TASK ITEM: In the entries below, find the line with "Video frames at" and the line with "(8.00 s to 8.80 s)"; give again those lines and every line between them, exactly.

Stored data entries:
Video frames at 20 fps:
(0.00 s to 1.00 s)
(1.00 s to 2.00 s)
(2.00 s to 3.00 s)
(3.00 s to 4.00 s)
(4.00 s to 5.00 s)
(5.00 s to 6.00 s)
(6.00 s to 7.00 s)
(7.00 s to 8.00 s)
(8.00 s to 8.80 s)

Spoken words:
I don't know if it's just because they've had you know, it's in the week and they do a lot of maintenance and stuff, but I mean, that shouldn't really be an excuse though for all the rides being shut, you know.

==

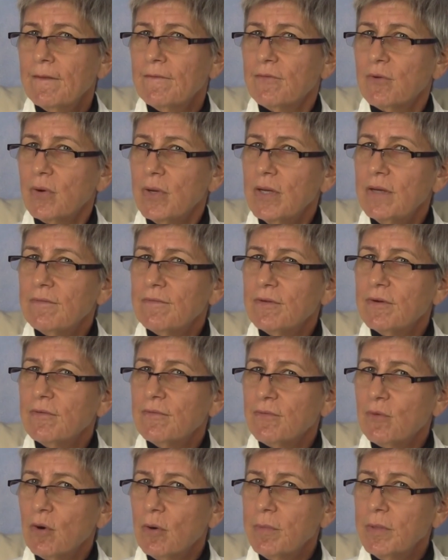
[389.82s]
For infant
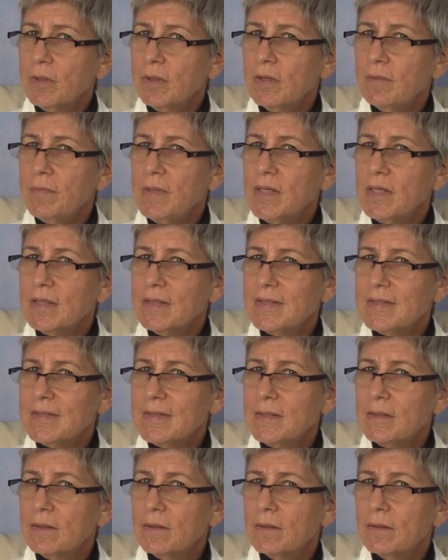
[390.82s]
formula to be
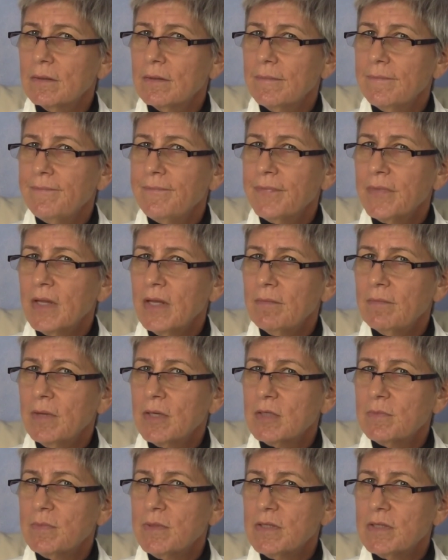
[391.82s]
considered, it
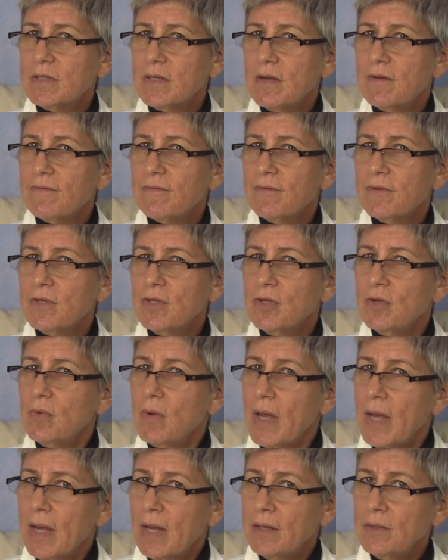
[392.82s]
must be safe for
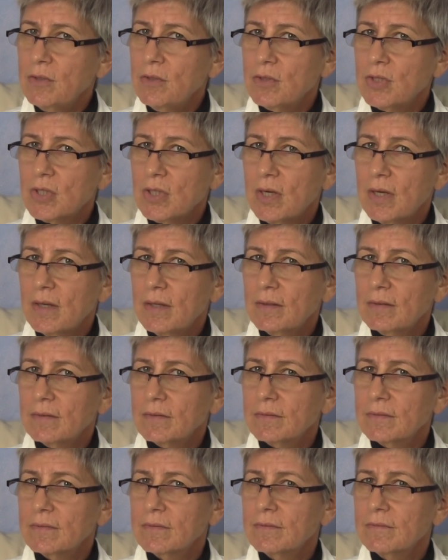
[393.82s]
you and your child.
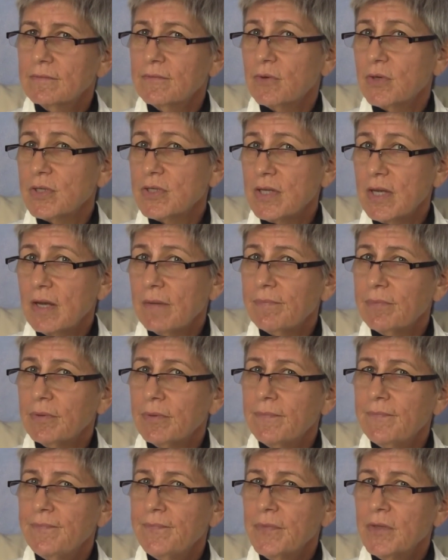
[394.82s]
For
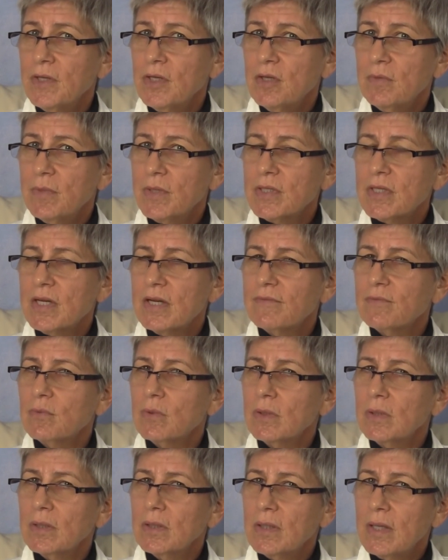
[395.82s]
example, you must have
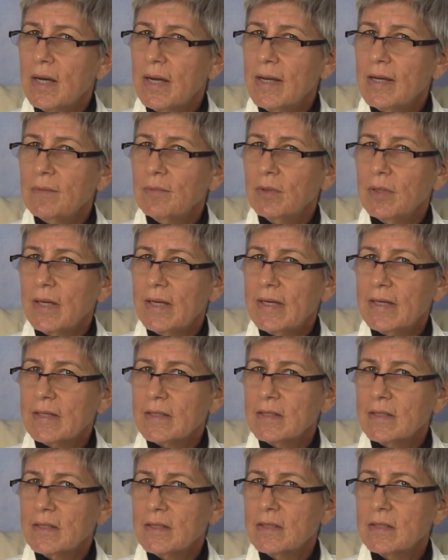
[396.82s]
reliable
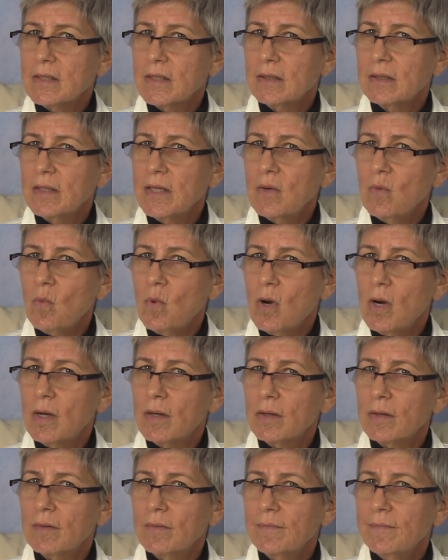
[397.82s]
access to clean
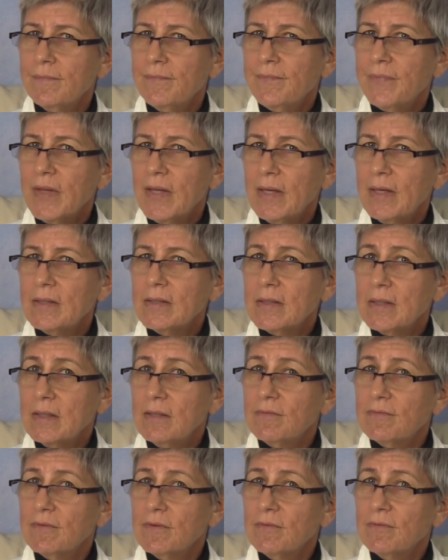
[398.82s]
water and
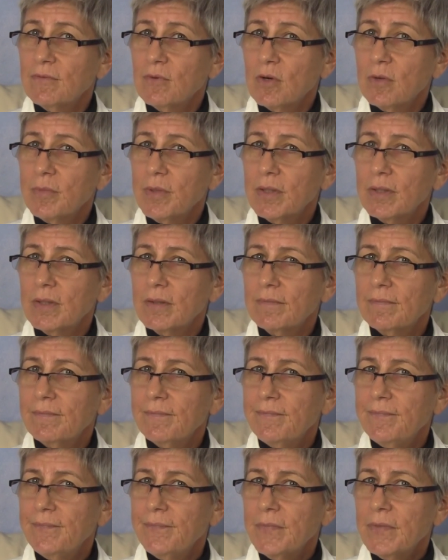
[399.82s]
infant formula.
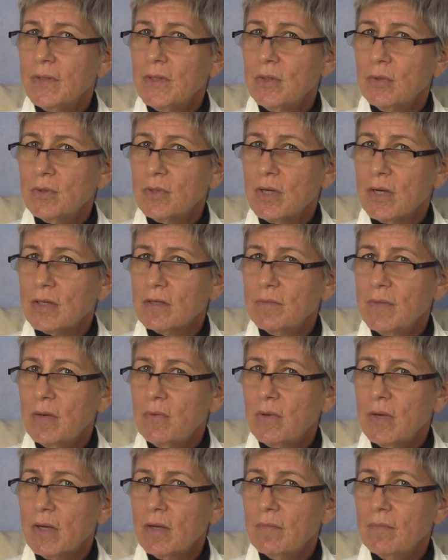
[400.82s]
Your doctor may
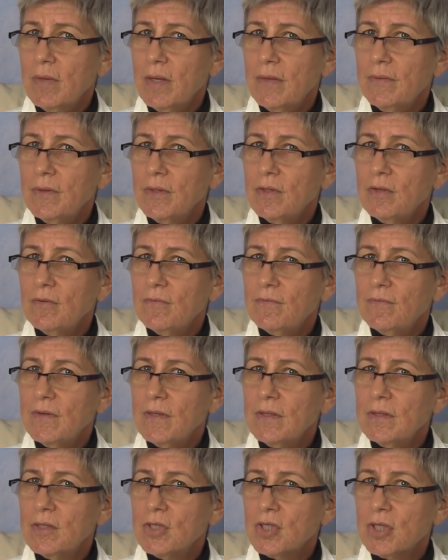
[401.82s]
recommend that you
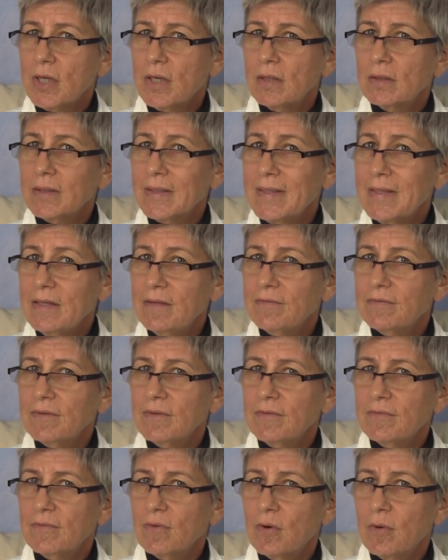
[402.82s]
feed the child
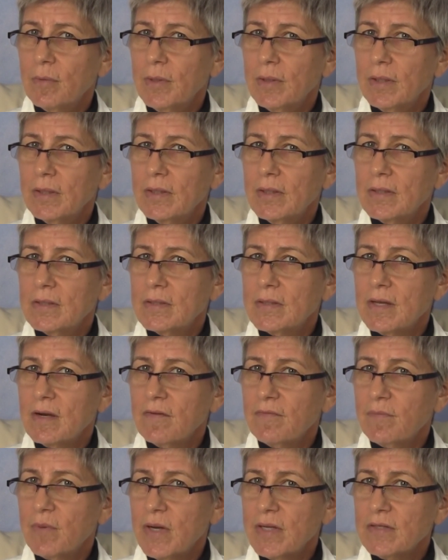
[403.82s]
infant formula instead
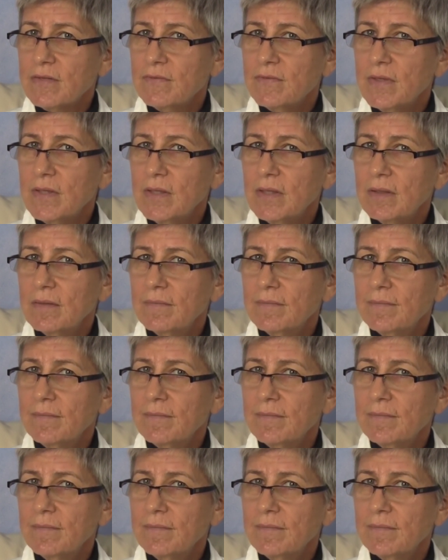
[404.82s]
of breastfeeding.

ANSWER SECTION:
Video frames at 20 fps:
(0.00 s to 1.00 s)
(1.00 s to 2.00 s)
(2.00 s to 3.00 s)
(3.00 s to 4.00 s)
(4.00 s to 5.00 s)
(5.00 s to 6.00 s)
(6.00 s to 7.00 s)
(7.00 s to 8.00 s)
(8.00 s to 8.80 s)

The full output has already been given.